A nuke by itself wasn’t very useful; brute-force engineering rarely worked against adepts. The explosion would cut across too many world-lines, rippling back in time through the possible paths to resonate with those who were threatened by it, if they had the Power. Anyone with the right genes blueprinting their neural circuitry would sense it and just avoid the location without thinking about it; those with the training as well would probably be able to make a good guess at what was making their hair crawl. The chance of taking a whole slew of powerful Shadowspawn adepts by surprise that way were somewhere between zip and nada. That was the drawback of fighting people with turbocharged luck.

What
encased
the bomb was a…field…that turned aside the Power. That blocked all traces of what it shielded from the whole web of possibilities, regardless of how strong they were. Peter Boase had gotten his start by investigating why silver baffled the Power, but unlike the traditional silver sheathing this didn’t shout its presence either. It just…wasn’t present unless you could eyeball it.

When he tried to focus the Power on the truck himself, it was just
there
, without the fuzz of world-lines everything else had. He couldn’t see its past, or its potential futures, or anything that it affected. It was as if around it the world was the deterministic set of blind billiard-balls that Newton had imagined, rather than the will-driven sea of ultimately arbitrary malleability that it really was.

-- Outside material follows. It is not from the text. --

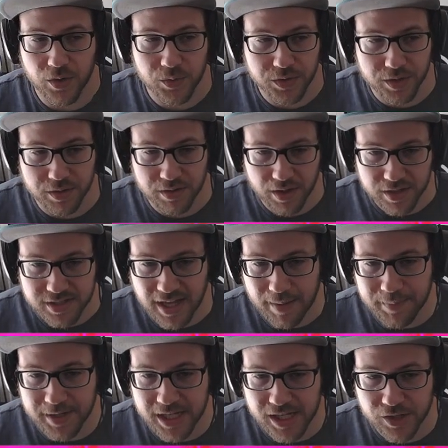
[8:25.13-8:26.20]
the
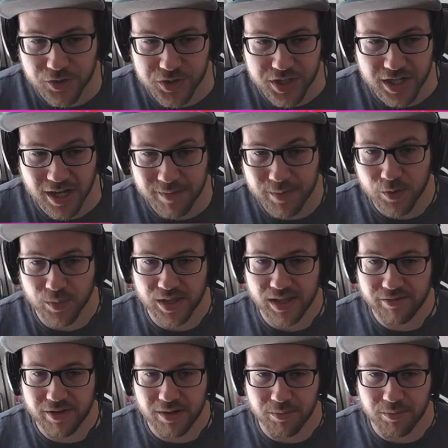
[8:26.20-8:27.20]
untapping energy can be relevant,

The problem right now was that while a seer couldn’t locate the bomb, or even trace it back from the impact it would make on the world, ordinary logic and evidence worked just fine. And while the
Power couldn’t
see
the area inside the shield, as far as he knew there was nothing to stop a Wreaking from
affecting
it. Someone was using the shotgun principle, and ready to spend a lot of the Power on it. Luckily it had been a truck-break-down curse, not a nuke-go-off one.